Saved data entries:
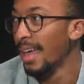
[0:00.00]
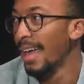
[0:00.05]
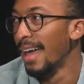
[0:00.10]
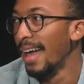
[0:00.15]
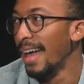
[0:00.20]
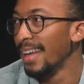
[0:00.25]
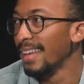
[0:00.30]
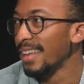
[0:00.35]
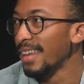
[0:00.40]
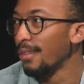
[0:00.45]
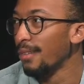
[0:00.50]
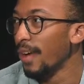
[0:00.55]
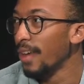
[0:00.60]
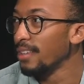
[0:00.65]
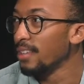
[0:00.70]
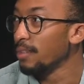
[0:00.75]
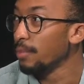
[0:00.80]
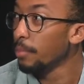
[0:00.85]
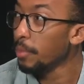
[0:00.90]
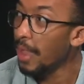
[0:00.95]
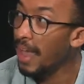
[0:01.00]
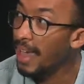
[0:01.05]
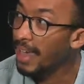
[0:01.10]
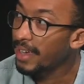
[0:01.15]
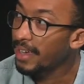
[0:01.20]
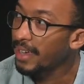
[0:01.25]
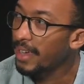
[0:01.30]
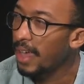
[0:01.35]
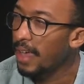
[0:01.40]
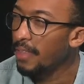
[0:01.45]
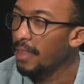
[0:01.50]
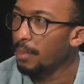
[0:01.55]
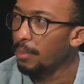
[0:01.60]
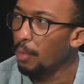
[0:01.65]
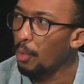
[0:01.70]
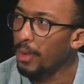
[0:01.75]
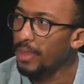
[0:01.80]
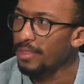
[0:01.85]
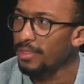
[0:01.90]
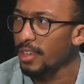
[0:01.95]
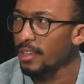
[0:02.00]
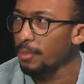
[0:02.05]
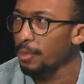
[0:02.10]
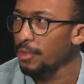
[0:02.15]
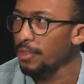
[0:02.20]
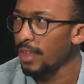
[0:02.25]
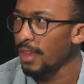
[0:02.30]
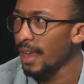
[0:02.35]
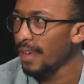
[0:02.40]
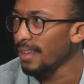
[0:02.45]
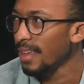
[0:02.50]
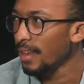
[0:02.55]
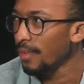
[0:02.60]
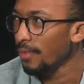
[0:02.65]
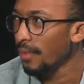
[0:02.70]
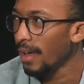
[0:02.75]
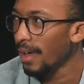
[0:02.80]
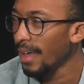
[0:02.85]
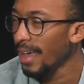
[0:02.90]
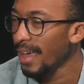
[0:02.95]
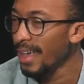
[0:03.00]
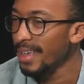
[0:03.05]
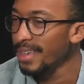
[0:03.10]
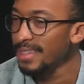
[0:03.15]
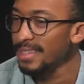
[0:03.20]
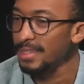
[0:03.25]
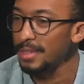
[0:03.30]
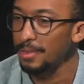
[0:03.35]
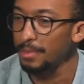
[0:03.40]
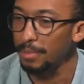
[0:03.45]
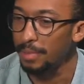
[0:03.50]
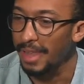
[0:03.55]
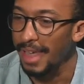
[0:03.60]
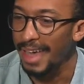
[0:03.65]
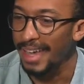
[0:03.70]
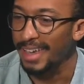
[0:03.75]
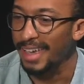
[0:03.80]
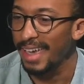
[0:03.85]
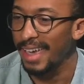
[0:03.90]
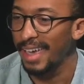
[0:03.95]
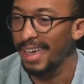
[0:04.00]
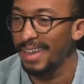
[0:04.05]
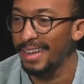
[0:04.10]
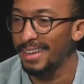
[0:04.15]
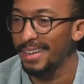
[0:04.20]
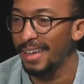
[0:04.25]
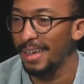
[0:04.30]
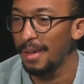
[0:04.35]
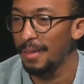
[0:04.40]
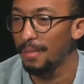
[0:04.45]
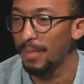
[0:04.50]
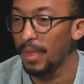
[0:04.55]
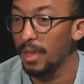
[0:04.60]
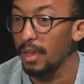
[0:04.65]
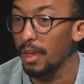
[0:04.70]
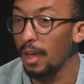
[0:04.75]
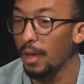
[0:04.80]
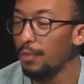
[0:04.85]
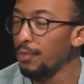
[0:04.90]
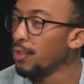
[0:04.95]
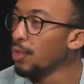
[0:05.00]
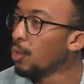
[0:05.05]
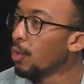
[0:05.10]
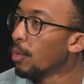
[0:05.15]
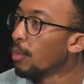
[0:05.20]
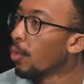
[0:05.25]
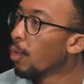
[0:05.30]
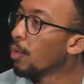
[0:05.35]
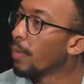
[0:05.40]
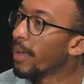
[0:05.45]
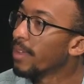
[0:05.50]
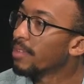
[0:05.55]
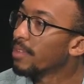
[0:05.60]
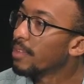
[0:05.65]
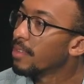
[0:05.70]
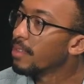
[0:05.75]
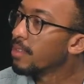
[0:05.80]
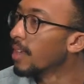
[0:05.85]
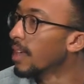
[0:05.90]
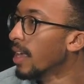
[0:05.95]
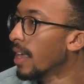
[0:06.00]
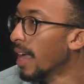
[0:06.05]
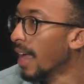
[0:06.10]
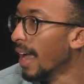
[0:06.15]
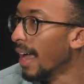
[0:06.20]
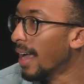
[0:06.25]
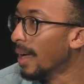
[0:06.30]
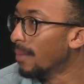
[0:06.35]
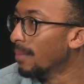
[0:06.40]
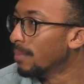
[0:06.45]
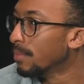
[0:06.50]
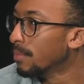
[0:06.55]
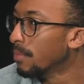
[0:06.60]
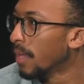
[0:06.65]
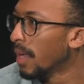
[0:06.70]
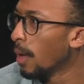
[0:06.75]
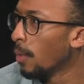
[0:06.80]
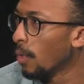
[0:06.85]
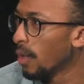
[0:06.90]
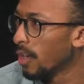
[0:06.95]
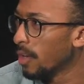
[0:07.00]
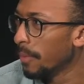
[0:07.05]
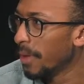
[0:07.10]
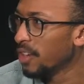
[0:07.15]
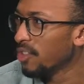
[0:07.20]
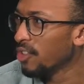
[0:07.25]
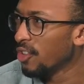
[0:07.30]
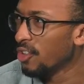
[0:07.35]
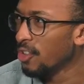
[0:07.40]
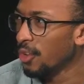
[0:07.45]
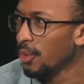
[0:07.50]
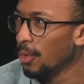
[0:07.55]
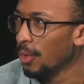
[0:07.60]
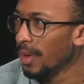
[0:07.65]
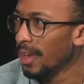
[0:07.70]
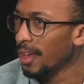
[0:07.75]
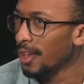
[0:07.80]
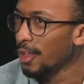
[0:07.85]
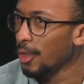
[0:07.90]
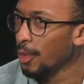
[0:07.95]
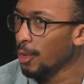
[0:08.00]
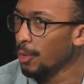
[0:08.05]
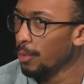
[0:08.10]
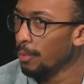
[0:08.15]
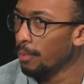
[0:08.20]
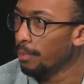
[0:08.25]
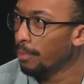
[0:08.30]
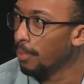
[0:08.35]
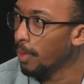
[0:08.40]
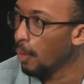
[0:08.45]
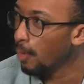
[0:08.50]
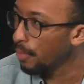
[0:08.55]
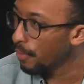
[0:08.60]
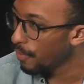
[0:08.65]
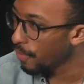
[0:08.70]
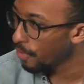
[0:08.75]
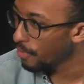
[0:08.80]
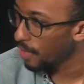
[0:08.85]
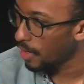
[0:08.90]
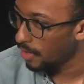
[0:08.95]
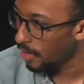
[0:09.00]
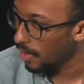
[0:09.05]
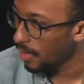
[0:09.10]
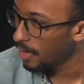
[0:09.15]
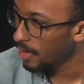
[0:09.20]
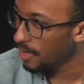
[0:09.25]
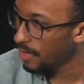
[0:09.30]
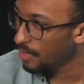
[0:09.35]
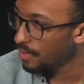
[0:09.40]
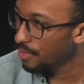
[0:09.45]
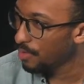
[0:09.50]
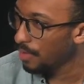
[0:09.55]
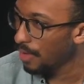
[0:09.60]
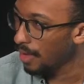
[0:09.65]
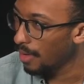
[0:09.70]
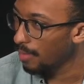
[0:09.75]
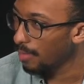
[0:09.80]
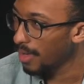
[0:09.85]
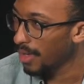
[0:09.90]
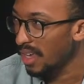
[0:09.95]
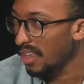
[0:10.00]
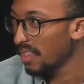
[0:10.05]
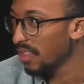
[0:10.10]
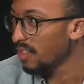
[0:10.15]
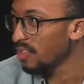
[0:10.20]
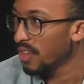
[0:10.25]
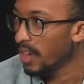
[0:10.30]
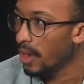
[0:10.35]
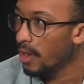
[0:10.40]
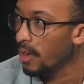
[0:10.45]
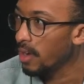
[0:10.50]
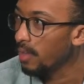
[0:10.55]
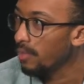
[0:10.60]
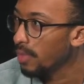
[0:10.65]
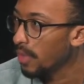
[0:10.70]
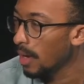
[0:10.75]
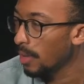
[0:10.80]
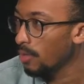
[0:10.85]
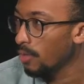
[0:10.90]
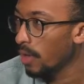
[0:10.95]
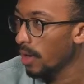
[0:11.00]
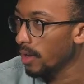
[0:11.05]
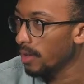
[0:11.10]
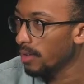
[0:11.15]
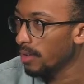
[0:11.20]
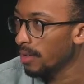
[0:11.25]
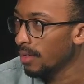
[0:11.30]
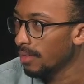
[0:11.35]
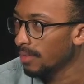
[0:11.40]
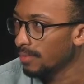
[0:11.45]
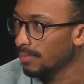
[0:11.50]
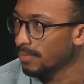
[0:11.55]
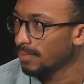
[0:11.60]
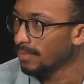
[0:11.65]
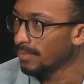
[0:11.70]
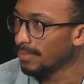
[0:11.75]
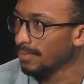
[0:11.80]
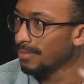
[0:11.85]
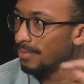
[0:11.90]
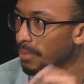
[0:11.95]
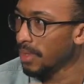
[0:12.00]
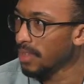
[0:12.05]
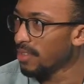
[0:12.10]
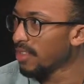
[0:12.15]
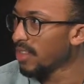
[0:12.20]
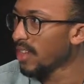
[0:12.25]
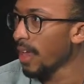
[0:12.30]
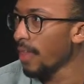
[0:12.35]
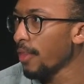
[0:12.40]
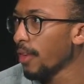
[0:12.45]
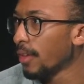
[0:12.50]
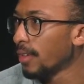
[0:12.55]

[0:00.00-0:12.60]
identifies as black, and then 0.6% identify as black and of two or more races. And I wanted to make sure to include both of those identities in this narrative that I'm trying to piece together.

WHAT THE TASK ASKS:
Output the records exactly, and let none of their pictures appear in the copy.

TASK RESPONSE:
[0:00.00]
[0:00.05]
[0:00.10]
[0:00.15]
[0:00.20]
[0:00.25]
[0:00.30]
[0:00.35]
[0:00.40]
[0:00.45]
[0:00.50]
[0:00.55]
[0:00.60]
[0:00.65]
[0:00.70]
[0:00.75]
[0:00.80]
[0:00.85]
[0:00.90]
[0:00.95]
[0:01.00]
[0:01.05]
[0:01.10]
[0:01.15]
[0:01.20]
[0:01.25]
[0:01.30]
[0:01.35]
[0:01.40]
[0:01.45]
[0:01.50]
[0:01.55]
[0:01.60]
[0:01.65]
[0:01.70]
[0:01.75]
[0:01.80]
[0:01.85]
[0:01.90]
[0:01.95]
[0:02.00]
[0:02.05]
[0:02.10]
[0:02.15]
[0:02.20]
[0:02.25]
[0:02.30]
[0:02.35]
[0:02.40]
[0:02.45]
[0:02.50]
[0:02.55]
[0:02.60]
[0:02.65]
[0:02.70]
[0:02.75]
[0:02.80]
[0:02.85]
[0:02.90]
[0:02.95]
[0:03.00]
[0:03.05]
[0:03.10]
[0:03.15]
[0:03.20]
[0:03.25]
[0:03.30]
[0:03.35]
[0:03.40]
[0:03.45]
[0:03.50]
[0:03.55]
[0:03.60]
[0:03.65]
[0:03.70]
[0:03.75]
[0:03.80]
[0:03.85]
[0:03.90]
[0:03.95]
[0:04.00]
[0:04.05]
[0:04.10]
[0:04.15]
[0:04.20]
[0:04.25]
[0:04.30]
[0:04.35]
[0:04.40]
[0:04.45]
[0:04.50]
[0:04.55]
[0:04.60]
[0:04.65]
[0:04.70]
[0:04.75]
[0:04.80]
[0:04.85]
[0:04.90]
[0:04.95]
[0:05.00]
[0:05.05]
[0:05.10]
[0:05.15]
[0:05.20]
[0:05.25]
[0:05.30]
[0:05.35]
[0:05.40]
[0:05.45]
[0:05.50]
[0:05.55]
[0:05.60]
[0:05.65]
[0:05.70]
[0:05.75]
[0:05.80]
[0:05.85]
[0:05.90]
[0:05.95]
[0:06.00]
[0:06.05]
[0:06.10]
[0:06.15]
[0:06.20]
[0:06.25]
[0:06.30]
[0:06.35]
[0:06.40]
[0:06.45]
[0:06.50]
[0:06.55]
[0:06.60]
[0:06.65]
[0:06.70]
[0:06.75]
[0:06.80]
[0:06.85]
[0:06.90]
[0:06.95]
[0:07.00]
[0:07.05]
[0:07.10]
[0:07.15]
[0:07.20]
[0:07.25]
[0:07.30]
[0:07.35]
[0:07.40]
[0:07.45]
[0:07.50]
[0:07.55]
[0:07.60]
[0:07.65]
[0:07.70]
[0:07.75]
[0:07.80]
[0:07.85]
[0:07.90]
[0:07.95]
[0:08.00]
[0:08.05]
[0:08.10]
[0:08.15]
[0:08.20]
[0:08.25]
[0:08.30]
[0:08.35]
[0:08.40]
[0:08.45]
[0:08.50]
[0:08.55]
[0:08.60]
[0:08.65]
[0:08.70]
[0:08.75]
[0:08.80]
[0:08.85]
[0:08.90]
[0:08.95]
[0:09.00]
[0:09.05]
[0:09.10]
[0:09.15]
[0:09.20]
[0:09.25]
[0:09.30]
[0:09.35]
[0:09.40]
[0:09.45]
[0:09.50]
[0:09.55]
[0:09.60]
[0:09.65]
[0:09.70]
[0:09.75]
[0:09.80]
[0:09.85]
[0:09.90]
[0:09.95]
[0:10.00]
[0:10.05]
[0:10.10]
[0:10.15]
[0:10.20]
[0:10.25]
[0:10.30]
[0:10.35]
[0:10.40]
[0:10.45]
[0:10.50]
[0:10.55]
[0:10.60]
[0:10.65]
[0:10.70]
[0:10.75]
[0:10.80]
[0:10.85]
[0:10.90]
[0:10.95]
[0:11.00]
[0:11.05]
[0:11.10]
[0:11.15]
[0:11.20]
[0:11.25]
[0:11.30]
[0:11.35]
[0:11.40]
[0:11.45]
[0:11.50]
[0:11.55]
[0:11.60]
[0:11.65]
[0:11.70]
[0:11.75]
[0:11.80]
[0:11.85]
[0:11.90]
[0:11.95]
[0:12.00]
[0:12.05]
[0:12.10]
[0:12.15]
[0:12.20]
[0:12.25]
[0:12.30]
[0:12.35]
[0:12.40]
[0:12.45]
[0:12.50]
[0:12.55]

[0:00.00-0:12.60]
identifies as black, and then 0.6% identify as black and of two or more races. And I wanted to make sure to include both of those identities in this narrative that I'm trying to piece together.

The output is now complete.